Donna, you're absolutely right - I've made an appointment with the gp for next Thursday late afternoon which is one week after the 'day 19' blood test (hopefully the results will be back by then...it's supposed to be just over a week but we're away for a long weekend from next Friday morning...).  If not, I'll go back the following week.

Hope you feel a bit brighter after some sleep.

I'll second the request to text Annie, if nothing else it will let her know we're thinking about her.

Marie, how are things going with the 'instruments'?  (sorry, couldn't think what else to call them!)

Emma/Polly, meant to ask if you were affected by the 'tornadoes' the other night?!  We weren't (although some neighbours have lost fences etc.) but our builders took it as an excuse to do no work for the following day!  

xxx


----------



## pollyhoping (Jun 15, 2004)

Claire

go to the docs to discuss your results - in my experience, "everything is fine" means that you are not likely to drop dead in the next couple of days. I was told that when I rang for my FSH results. Of course they were fine...but way over the required level  . So fine as in yu won't die, but not fine as in you'll be pg next week!
That's not about scaring you, but just that they won't tell you what the results might mean or if you ov'd etc.

Take care

Love
Polly


----------



## emmadaffodil (Apr 7, 2004)

Claire - only affected in a very indirect way. The parasol for our garden table blew over (and it is so heavy that I can't even lift it), plus lots of pots. I didn't realise there'd been one until dh came home. I just thought it was very windy.

Got to dash


----------



## goblin1975 (Oct 6, 2005)

I'm trying really hard to see that as a supportive post Polly, but I have to say I'm struggling.


----------



## pollyhoping (Jun 15, 2004)

I guess it wasn't supportive then. 

I started it right after you posted, but kept getting pulled away by work, so don't read it as a reply to anyone else's post. I'm not sure how to say it differently, all I meant was that results for this type of test need discussion, so was encouraging you to go and see your GP to discuss them. That's all. 

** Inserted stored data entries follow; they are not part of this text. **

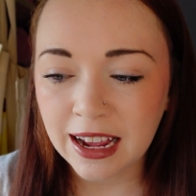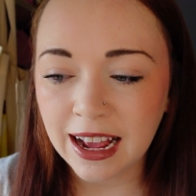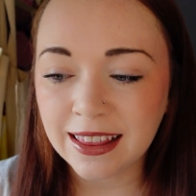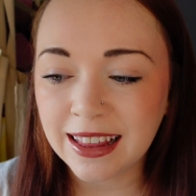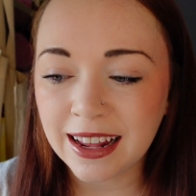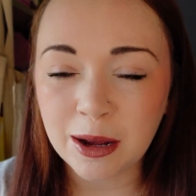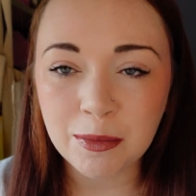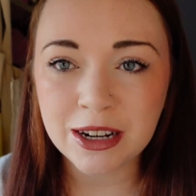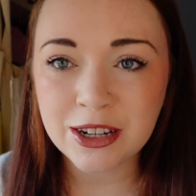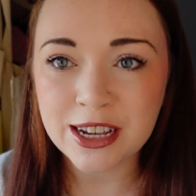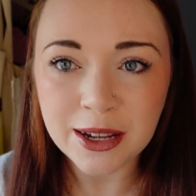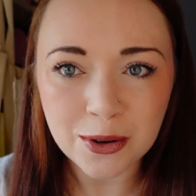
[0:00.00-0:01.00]
And then I'm going
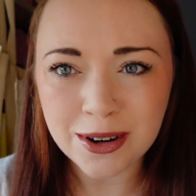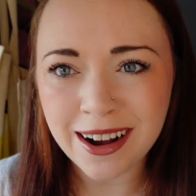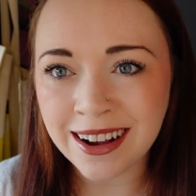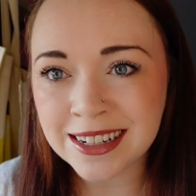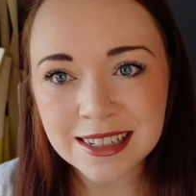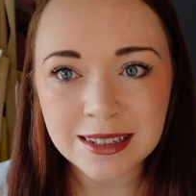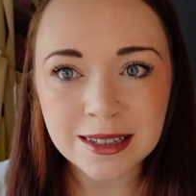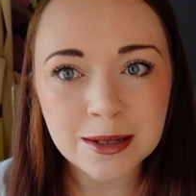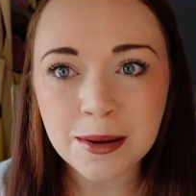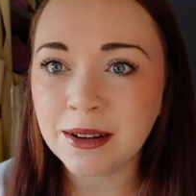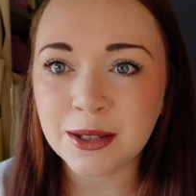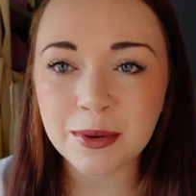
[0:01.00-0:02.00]
to share your guys' as
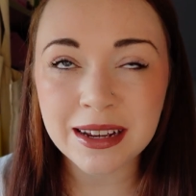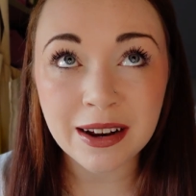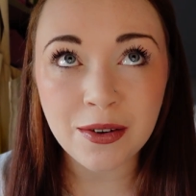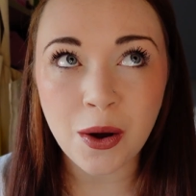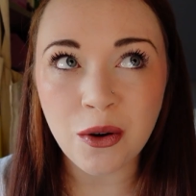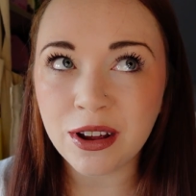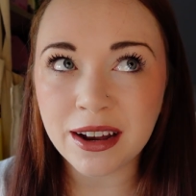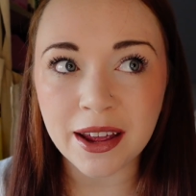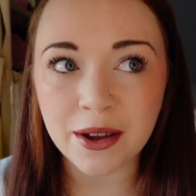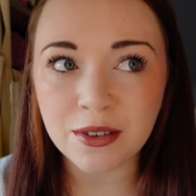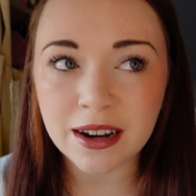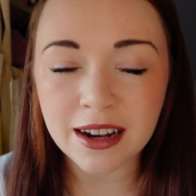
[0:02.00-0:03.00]
well, so we can have a whole
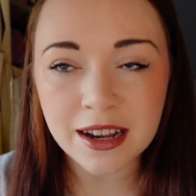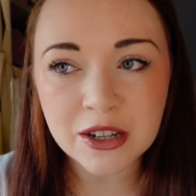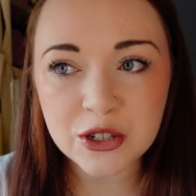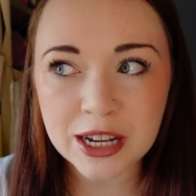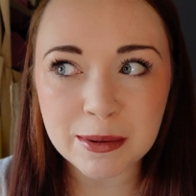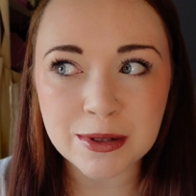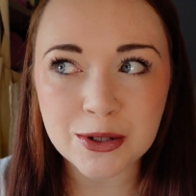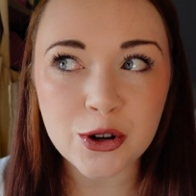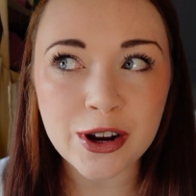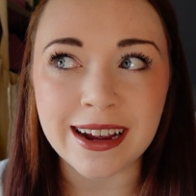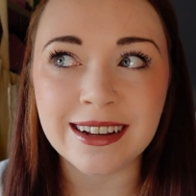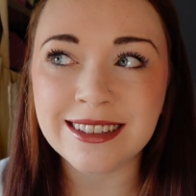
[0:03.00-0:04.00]
video of like Lush tips and
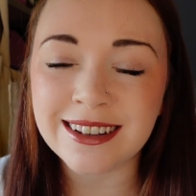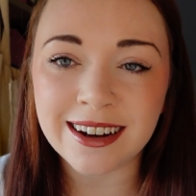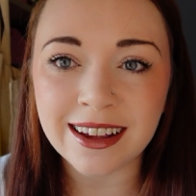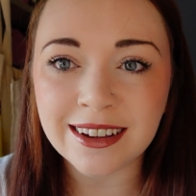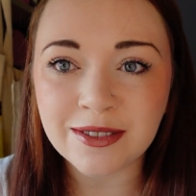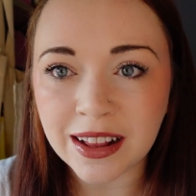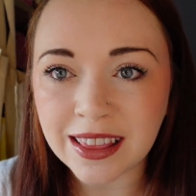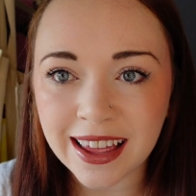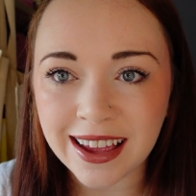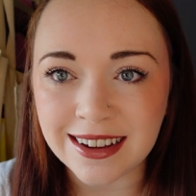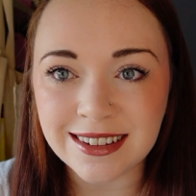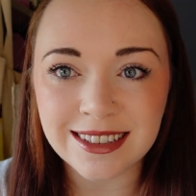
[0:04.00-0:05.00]
tricks and like fun
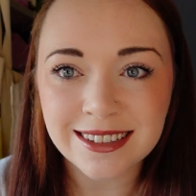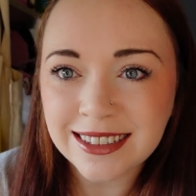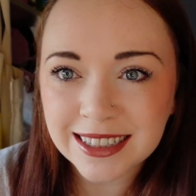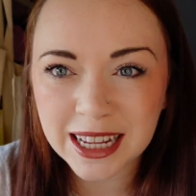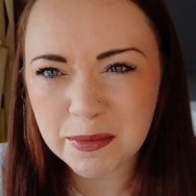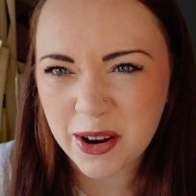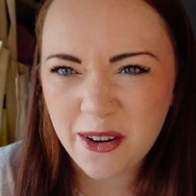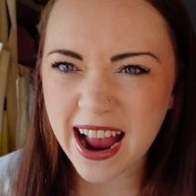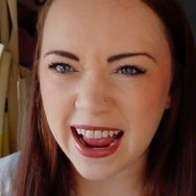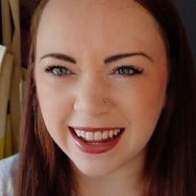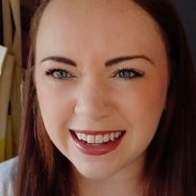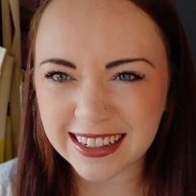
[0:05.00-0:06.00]
things. It's going to be
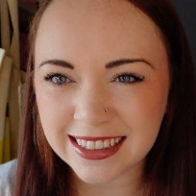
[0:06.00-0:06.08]
great.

I have ten years experience of ttc, 6 years of trying really really hard, so I was trying to pass on the benefit of that. I can butt right out. Not a problem.

Love
Polly


----------



## poohbear11778 (Jun 28, 2007)

Hi Ladies!

Sorry I haven't been posting much lately-again-just been super busy all around!  I still love you all the same!  

Claire-I'm happy to hear that all the tests came back 'fine' but when you see the Dr. for the next test-maybe you can discuss everything further.  Say that 'the call centre nurse said the tests came back 'fine' but I want to be sure that 'fine' really means-I'm okay and can conceive naturally'.  I can appreciate Polly's concern and advice but I wouldn't get too nervous until you can talk to the Dr. and definetely find out what 'fine' means-ya know?  Again, I'm proud of you for going through all this and if worse comes to worse and you are not pregnant within the next 6 mos.-I would go back and ask to be put on fertility drugs or something to increase your chances.  You've got nothin' but options at this point Honey.

Donna-how are you today Honey?  Sure you are feeling okay and not depressed-it's just tiredness, right?  Just don't want to see you get worse b/c I've been there.  Good luck with the boys tonight.  
Hey-I want to talk about the vag with you at some point soon-just can't construct the questions right now 'cuz I gotta get back to work.  

Emma-how are you and that Bump?  How are the bathrooms coming along?  How's that little boy of yours?

Annie-where are you Honey?  Are you feeling any better?  We miss you!!!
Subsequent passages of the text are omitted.